There are but a couple trading days left in 2013. This has been a good year to be an equity investor, particularly an investor in U.S. equities. In fact, the real stomach-churning roller coaster ride this year was not in stocks, but in fixed income instruments. A somewhat off-the-cuff utterance of the word “taper” by soon to be outgoing Fed Chairman Ben Bernanke in May sent bond markets into a tizzy. The rate on the 10-year Treasury note soared from 1.5% in early May to graze 3% by September. That’s just about where the rate is now, as the year draws to a close. With the QE taper now officially underway, if still only modestly, the direction of bonds is likely to continue weighing on Wall Street minds as the New Year gets underway.
U.S. Equities: American Pie
The banner year in stocks was most concentrated in U.S. equities. As of the December 26 close the Russell 3000, a broad all-cap benchmark, was up just over 33% for the year to date. That represents the strongest calendar year performance since the post-recession recovery year of 2003. Most major asset classes got a share of the love, with small cap growth leading the way. The Russell 2000 Growth index clocked in at 43.08% as of the 12/26 close.
Among industry sectors the notable laggard was utilities, with a comparatively modest gain of just under 12% as the year comes to an end. This traditionally defensive, dividend-oriented sector had a good start to the year, but ran out of gas when interest rates started to trend upwards in May. On the other end of the performance spectrum, the healthcare, industrials and consumer discretionary sectors are closing out 2013 ahead of the pack.
After flagging somewhat in the first half of December, U.S. equities enjoyed a good old fashioned holiday rally on the back of a string of promising macroeconomic data points. Employment and GDP data in particular look stronger than they have in years. The data were instrumental in giving the Fed confidence to start reducing QE by $10 billion, and that was the move that sent the year-end bulls into the streets.

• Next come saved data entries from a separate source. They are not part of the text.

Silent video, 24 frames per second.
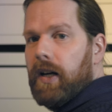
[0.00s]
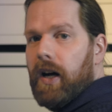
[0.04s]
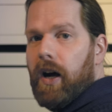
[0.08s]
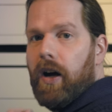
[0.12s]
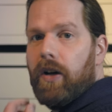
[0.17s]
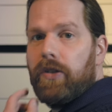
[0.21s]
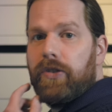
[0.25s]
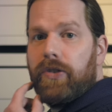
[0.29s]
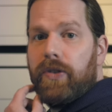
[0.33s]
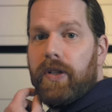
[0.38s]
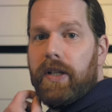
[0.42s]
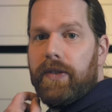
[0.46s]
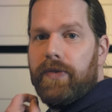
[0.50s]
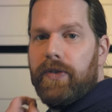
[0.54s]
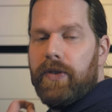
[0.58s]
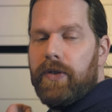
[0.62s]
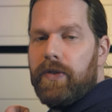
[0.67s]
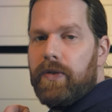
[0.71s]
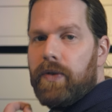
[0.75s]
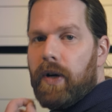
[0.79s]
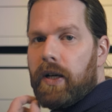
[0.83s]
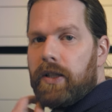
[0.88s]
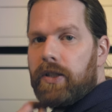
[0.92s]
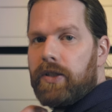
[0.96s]
Also, if
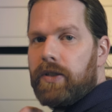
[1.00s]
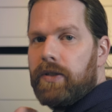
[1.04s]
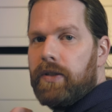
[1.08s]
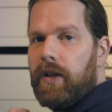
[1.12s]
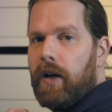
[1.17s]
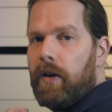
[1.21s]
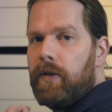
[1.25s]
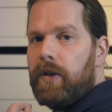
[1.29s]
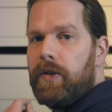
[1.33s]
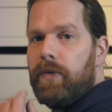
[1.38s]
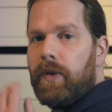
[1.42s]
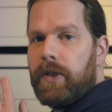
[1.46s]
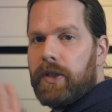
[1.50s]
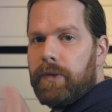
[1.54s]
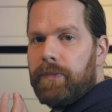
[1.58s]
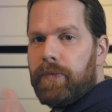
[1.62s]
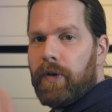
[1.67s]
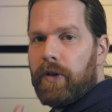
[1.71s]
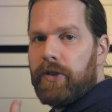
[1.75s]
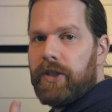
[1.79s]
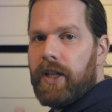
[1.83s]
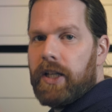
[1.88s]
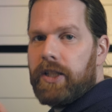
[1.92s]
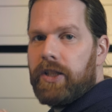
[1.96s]
you only want to
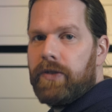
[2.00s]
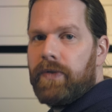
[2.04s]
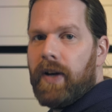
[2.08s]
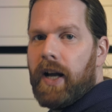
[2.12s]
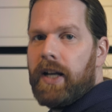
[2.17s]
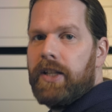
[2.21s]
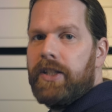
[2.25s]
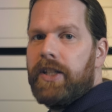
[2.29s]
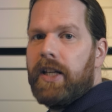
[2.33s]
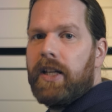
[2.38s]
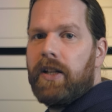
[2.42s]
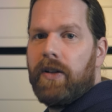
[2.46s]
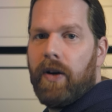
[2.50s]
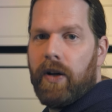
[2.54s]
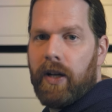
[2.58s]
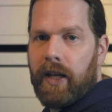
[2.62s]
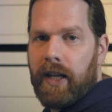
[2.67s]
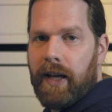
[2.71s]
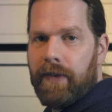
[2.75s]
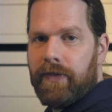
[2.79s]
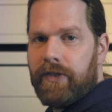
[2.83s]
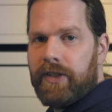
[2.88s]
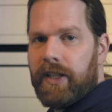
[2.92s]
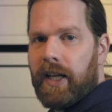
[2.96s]
process the right channel or
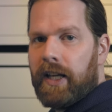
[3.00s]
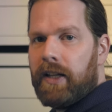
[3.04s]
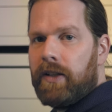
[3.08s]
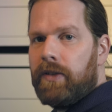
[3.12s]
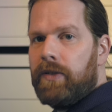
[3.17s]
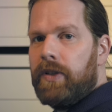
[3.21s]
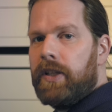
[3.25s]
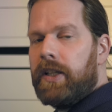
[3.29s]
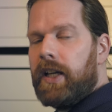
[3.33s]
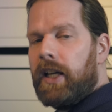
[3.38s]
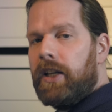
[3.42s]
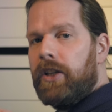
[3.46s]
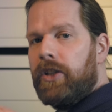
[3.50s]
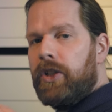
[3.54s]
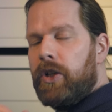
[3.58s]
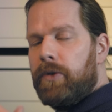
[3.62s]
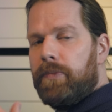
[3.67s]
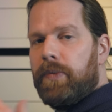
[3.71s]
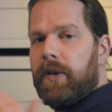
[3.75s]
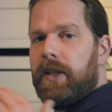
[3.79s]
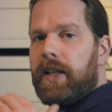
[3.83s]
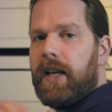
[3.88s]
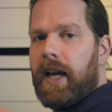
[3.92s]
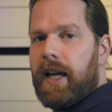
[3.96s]
left channel, you can
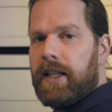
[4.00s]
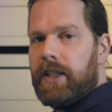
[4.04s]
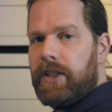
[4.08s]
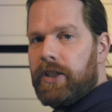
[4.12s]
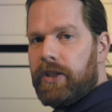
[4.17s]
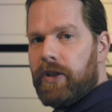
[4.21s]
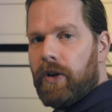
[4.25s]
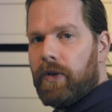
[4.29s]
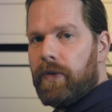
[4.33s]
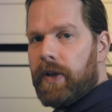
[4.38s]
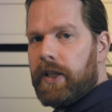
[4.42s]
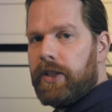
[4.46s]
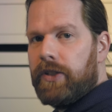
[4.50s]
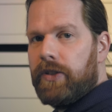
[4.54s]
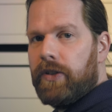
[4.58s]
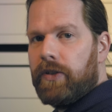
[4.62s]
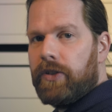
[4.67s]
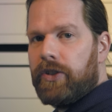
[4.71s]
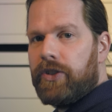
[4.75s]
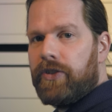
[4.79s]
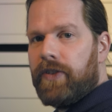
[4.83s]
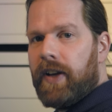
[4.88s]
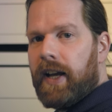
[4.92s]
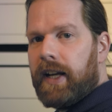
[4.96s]
duplicate the original
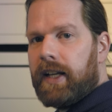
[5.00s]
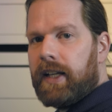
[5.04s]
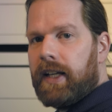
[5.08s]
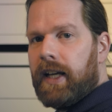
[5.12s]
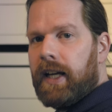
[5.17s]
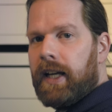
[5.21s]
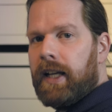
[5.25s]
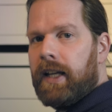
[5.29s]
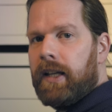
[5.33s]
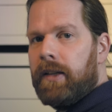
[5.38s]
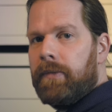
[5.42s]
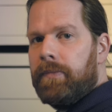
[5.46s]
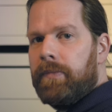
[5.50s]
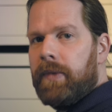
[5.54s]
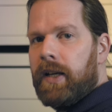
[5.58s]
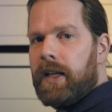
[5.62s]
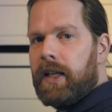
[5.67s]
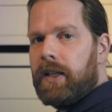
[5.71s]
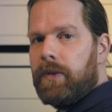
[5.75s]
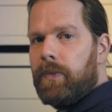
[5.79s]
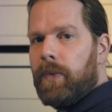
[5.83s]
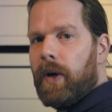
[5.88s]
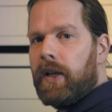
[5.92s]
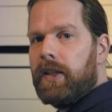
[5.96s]
track and
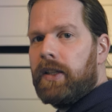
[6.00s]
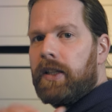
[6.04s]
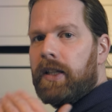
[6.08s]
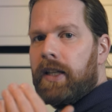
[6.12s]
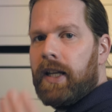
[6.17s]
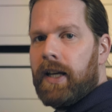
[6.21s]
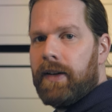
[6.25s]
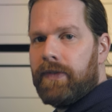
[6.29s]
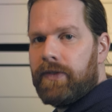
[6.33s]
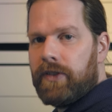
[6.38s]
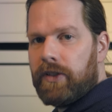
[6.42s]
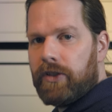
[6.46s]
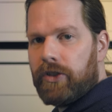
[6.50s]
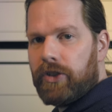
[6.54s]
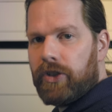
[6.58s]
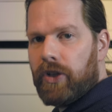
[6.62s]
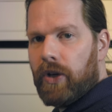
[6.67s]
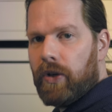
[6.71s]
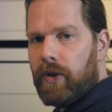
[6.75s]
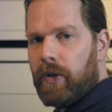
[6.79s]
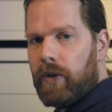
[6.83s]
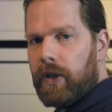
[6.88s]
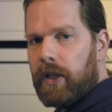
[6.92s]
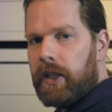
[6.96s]
make one the left
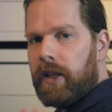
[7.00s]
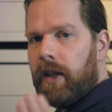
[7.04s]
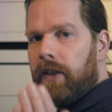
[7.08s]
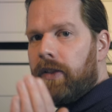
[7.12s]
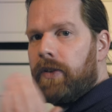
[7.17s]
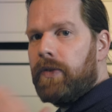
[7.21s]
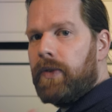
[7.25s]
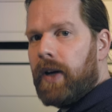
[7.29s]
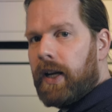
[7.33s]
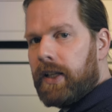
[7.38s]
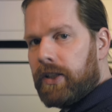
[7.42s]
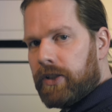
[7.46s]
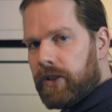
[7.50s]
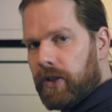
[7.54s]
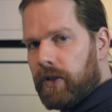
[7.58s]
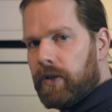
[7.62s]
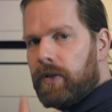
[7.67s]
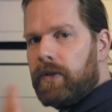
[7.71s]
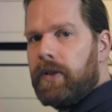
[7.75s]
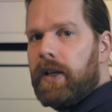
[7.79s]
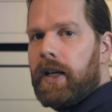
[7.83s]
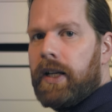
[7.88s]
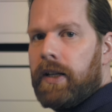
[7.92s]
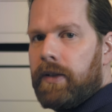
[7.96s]
solo, the other the right
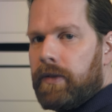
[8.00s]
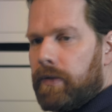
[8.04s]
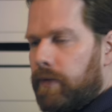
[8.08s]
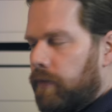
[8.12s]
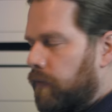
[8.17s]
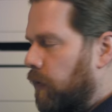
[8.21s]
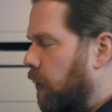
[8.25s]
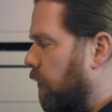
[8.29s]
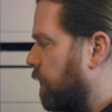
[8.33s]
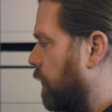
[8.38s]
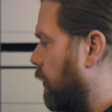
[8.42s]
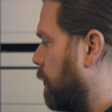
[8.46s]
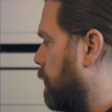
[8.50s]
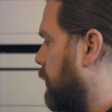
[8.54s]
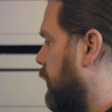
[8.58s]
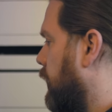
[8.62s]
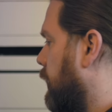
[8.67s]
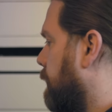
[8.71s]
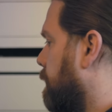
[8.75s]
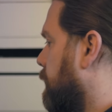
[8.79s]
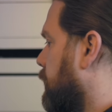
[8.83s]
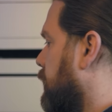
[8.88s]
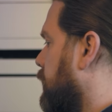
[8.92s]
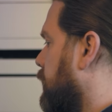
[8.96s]
solo, and work from there.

Non-U.S. Equities: Emerging Malaise
The notable wallflower at this year’s equity party was emerging markets. This asset class has not fared well over the last couple years, but 2013 was a particularly bad year. The MSCI Emerging Markets Index was down by -3.2% as of the 12/26 close. Traditional growth engine economies in Asia and Latin America have had trouble keeping up the levels to which investors have become accustomed in recent years. Tepid growth in Europe and (until recently) the U.S. has proved troublesome for these still export-dependent economies. Although emerging markets stocks look attractive by traditional valuation measures, and may benefit from the uptick in U.S. economic growth, this remains in our opinion a sector that continues to merit caution.
Developed non-U.S. markets mostly fared better than their emerging cousins, with the Eurozone showing the best regional performance. The MSCI EAFE index was up 21.3% as of 12/26, with the EMU index showing 27.7% for the same period. The laggard was the Pacific ex-Japan region, which managed to eke out a 4.5% gain. Non-U.S. markets broadly suffered from currency trends mostly working in favor of the U.S. dollar for much of the year.
Fixed Income: The Big Question
Market chatter continues to fixate on the beleaguered fixed income markets. A scan of the Barclays U.S. fixed income indexes reflects a sea of red, from governments and agencies to corporate investment grade and municipals. The notable exception is high yield, which as an asset class tends to trade in closer correlation with equities than with other fixed income styles. Not surprisingly, the hardest hit sectors are long-dated Treasuries. The 20+ year sector leads on the downside with a -13.6% performance year to date. Rising interest rates have a sharper impact on long-dated issues, all else being equal.
The good news for bondholders, such as it may be, is that the rate trend for 2014 may be less steep than it was this year. A level of 3.5% for the 10 year note seems to have emerged as a kind of consensus among market watchers for an upper limit in 2014 (though of course that does not rule out the possibility for rates to go higher). Even with the faster pace of economic growth, there is not much fundamental economic pressure pushing rates up. Inflation remains below the Fed’s 2% target – in fact that fact alone will probably keep any talk of orchestrated rate hikes off the table for a long time to come. We expect to see rates generally trend upwards, and have measurably reduced the target duration levels of our strategy models accordingly.
And so we ring out 2013. We will of course be back with more research and commentary as the New Year gets underway, with insights on whatever twists and turns the capital markets have in store. Meanwhile, we wish all of you a happy and healthy holiday, and a prosperous 2014.